In 2018 the CA/B forum agreed a new limit, 825 days, the specification in days is to avoid vagueness, 825 is two years plus three months plus a very generous allowance for various holidays and other accidents and I think that getting votes for 825 days was judged better than losing votes for some slightly shorted lifespan like 798 days.
Proposals to further reduce this year or next year fell through and apparently Apple decided that rather than negotiate they'd take the nuclear option, which is always something they could do. With Apple eating the PR cost there's no reason why Chromium shouldn't enforce the same limit.
---
cf. https://support.apple.com/en-us/HT211025:
> This change will affect only TLS server certificates issued from the Root CAs preinstalled with iOS, iPadOS, macOS, watchOS, and tvOS.
> This change will not affect certificates issued from user-added or administrator-added Root CAs.
Fortunately not enforced for currently issued certs.
Will this ever be part of the TLS spec?
I'm pretty sure TLS itself doesn't specify anything about certificate lifetimes. I could be wrong; I have actually read it, but as sibling comment notes, TLS is used in a lot more places than browsers, including mutual TLS between random services that don't use an external CA at all.
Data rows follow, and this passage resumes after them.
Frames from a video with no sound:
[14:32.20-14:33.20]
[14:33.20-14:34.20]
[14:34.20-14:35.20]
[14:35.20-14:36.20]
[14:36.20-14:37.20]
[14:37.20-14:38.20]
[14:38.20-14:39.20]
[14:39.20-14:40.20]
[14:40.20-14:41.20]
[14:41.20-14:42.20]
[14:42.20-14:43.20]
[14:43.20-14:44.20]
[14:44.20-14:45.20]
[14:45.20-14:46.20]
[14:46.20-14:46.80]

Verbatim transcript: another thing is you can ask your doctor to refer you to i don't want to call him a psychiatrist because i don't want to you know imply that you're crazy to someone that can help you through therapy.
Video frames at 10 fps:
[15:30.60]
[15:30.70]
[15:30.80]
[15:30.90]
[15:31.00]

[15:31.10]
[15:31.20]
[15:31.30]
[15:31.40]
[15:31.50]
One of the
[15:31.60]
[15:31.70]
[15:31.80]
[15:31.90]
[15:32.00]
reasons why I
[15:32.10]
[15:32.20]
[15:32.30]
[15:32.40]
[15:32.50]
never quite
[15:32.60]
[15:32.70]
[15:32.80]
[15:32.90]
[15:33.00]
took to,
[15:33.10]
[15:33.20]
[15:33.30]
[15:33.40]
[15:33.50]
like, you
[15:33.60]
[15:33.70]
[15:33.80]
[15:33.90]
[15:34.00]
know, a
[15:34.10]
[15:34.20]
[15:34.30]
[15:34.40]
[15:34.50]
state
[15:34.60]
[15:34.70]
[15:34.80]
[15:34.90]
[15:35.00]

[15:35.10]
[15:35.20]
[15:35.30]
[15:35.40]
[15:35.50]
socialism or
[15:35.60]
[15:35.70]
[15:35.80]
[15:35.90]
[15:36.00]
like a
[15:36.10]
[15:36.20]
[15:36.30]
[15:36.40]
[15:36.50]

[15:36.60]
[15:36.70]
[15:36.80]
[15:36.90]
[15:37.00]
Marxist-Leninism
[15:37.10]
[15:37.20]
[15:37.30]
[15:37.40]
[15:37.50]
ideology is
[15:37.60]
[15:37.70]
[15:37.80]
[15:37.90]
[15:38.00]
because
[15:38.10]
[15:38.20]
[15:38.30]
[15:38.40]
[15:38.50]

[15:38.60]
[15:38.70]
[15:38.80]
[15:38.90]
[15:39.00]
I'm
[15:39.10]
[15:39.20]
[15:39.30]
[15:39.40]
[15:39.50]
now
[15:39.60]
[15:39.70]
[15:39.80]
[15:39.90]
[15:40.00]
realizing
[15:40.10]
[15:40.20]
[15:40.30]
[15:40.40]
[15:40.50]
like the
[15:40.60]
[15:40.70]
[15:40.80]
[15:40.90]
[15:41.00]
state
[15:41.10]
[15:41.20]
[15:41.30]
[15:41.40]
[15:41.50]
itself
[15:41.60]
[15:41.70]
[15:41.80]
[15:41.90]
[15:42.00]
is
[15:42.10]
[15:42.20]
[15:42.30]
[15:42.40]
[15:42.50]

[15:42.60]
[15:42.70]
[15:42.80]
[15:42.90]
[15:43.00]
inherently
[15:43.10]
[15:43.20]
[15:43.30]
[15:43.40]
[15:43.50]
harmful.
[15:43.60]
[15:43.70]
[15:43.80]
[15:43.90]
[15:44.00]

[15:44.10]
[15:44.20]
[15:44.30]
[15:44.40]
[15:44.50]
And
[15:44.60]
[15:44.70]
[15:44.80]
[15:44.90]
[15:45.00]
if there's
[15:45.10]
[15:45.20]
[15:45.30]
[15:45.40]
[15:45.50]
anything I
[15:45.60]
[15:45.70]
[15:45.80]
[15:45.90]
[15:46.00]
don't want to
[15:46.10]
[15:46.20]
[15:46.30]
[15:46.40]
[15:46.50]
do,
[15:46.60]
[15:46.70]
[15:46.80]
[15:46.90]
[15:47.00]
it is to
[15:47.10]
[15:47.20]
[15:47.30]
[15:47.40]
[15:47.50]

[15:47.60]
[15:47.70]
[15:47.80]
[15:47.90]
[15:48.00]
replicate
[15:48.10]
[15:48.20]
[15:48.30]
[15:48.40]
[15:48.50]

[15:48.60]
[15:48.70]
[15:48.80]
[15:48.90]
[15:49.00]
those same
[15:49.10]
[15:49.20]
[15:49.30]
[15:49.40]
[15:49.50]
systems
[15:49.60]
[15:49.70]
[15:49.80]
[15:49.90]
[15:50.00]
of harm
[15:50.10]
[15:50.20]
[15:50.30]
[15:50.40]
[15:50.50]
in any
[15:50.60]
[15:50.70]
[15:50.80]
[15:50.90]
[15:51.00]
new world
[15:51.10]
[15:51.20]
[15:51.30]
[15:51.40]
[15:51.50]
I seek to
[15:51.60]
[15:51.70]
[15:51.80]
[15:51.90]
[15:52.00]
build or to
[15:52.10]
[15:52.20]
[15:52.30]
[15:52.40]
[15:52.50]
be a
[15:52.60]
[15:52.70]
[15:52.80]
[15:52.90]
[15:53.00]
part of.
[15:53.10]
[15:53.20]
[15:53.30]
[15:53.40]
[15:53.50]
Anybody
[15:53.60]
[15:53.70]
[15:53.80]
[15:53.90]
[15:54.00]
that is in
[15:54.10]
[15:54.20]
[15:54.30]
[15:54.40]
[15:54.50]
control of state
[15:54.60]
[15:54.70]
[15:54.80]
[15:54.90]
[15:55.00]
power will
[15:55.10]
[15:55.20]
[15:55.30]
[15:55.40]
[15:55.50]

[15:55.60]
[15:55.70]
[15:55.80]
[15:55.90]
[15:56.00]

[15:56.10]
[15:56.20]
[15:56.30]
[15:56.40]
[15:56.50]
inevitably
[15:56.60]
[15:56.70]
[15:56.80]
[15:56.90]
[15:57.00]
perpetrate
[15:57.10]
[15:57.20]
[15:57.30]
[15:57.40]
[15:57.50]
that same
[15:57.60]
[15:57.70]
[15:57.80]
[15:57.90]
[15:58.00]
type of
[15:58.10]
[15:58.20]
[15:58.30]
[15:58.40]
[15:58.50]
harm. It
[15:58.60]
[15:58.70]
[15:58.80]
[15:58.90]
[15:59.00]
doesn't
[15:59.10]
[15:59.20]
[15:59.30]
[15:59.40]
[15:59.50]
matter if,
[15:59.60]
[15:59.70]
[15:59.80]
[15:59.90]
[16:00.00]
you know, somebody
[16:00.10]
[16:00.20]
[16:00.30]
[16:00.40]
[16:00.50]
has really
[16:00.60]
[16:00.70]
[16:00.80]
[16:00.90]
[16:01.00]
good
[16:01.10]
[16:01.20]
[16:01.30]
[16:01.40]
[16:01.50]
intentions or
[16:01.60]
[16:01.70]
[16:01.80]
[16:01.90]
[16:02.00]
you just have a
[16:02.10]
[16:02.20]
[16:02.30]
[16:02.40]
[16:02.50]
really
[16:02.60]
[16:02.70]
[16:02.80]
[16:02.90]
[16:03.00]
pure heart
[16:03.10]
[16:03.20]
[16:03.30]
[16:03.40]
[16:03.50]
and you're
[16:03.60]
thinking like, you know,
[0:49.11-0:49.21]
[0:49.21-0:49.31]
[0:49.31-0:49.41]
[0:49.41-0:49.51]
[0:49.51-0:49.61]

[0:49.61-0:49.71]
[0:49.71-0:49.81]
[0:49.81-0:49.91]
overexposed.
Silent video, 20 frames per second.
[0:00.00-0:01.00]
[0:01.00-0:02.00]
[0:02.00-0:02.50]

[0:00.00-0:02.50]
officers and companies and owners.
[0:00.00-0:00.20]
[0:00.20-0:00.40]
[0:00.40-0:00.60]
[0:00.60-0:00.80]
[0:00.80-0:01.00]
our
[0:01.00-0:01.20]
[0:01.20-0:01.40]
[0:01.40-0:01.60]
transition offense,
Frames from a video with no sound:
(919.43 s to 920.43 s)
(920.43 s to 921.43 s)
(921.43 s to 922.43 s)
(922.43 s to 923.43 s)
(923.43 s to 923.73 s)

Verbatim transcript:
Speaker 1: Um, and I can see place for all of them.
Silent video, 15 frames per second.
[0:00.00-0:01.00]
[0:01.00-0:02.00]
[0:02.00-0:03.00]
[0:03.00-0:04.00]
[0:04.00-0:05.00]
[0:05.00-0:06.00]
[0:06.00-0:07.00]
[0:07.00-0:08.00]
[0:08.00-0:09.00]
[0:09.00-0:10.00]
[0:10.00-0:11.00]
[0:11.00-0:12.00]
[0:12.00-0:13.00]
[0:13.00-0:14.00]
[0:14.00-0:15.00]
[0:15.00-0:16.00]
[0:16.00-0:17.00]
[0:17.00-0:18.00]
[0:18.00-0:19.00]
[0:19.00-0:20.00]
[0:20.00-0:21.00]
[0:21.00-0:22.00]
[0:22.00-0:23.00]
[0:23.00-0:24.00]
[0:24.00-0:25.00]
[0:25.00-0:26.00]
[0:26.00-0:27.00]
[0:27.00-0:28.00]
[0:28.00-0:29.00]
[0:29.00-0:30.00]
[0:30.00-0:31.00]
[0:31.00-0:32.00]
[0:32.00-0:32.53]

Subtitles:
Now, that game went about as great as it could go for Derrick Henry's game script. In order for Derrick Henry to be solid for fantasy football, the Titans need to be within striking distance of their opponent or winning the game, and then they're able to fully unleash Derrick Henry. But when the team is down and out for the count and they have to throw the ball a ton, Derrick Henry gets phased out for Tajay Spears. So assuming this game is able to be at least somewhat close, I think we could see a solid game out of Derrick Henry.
Letsencrypt is free and easy to replace (it's automatic, and takes maybe 5 minutes to set up on a new server). EV certificates might be harder, but I've heard good things about certsimple.
EV certs are completely worthless (as in they provide no extra value above that provided by regular DV certs) so nobody should care if they're harder to obtain.
This is a security theater and I think it's intended to make TLS maintenance unbearable for non-IT businesses and to push them to cloud hosting providers like Google Cloud and Cloudflare.
Also latest drafts of TLS ESNI/ECH feature were written by Cloudflare for Cloudflare's needs.
Ideally, something more like 1 hour - like a JWT - would be nice, but not particularly practical as you need to allow some margin for incorrect local clocks time
Aside from not spamming the CT log and possibly making it easier to offload the generation of the OCSP responses to a more efficient architecture than the one needed to issue certificates, I'm not sure how mandatory OCSP stapling is better than just reissuing the certificate every day/week.
How does that work with a largely automated process like Let's Encrypt?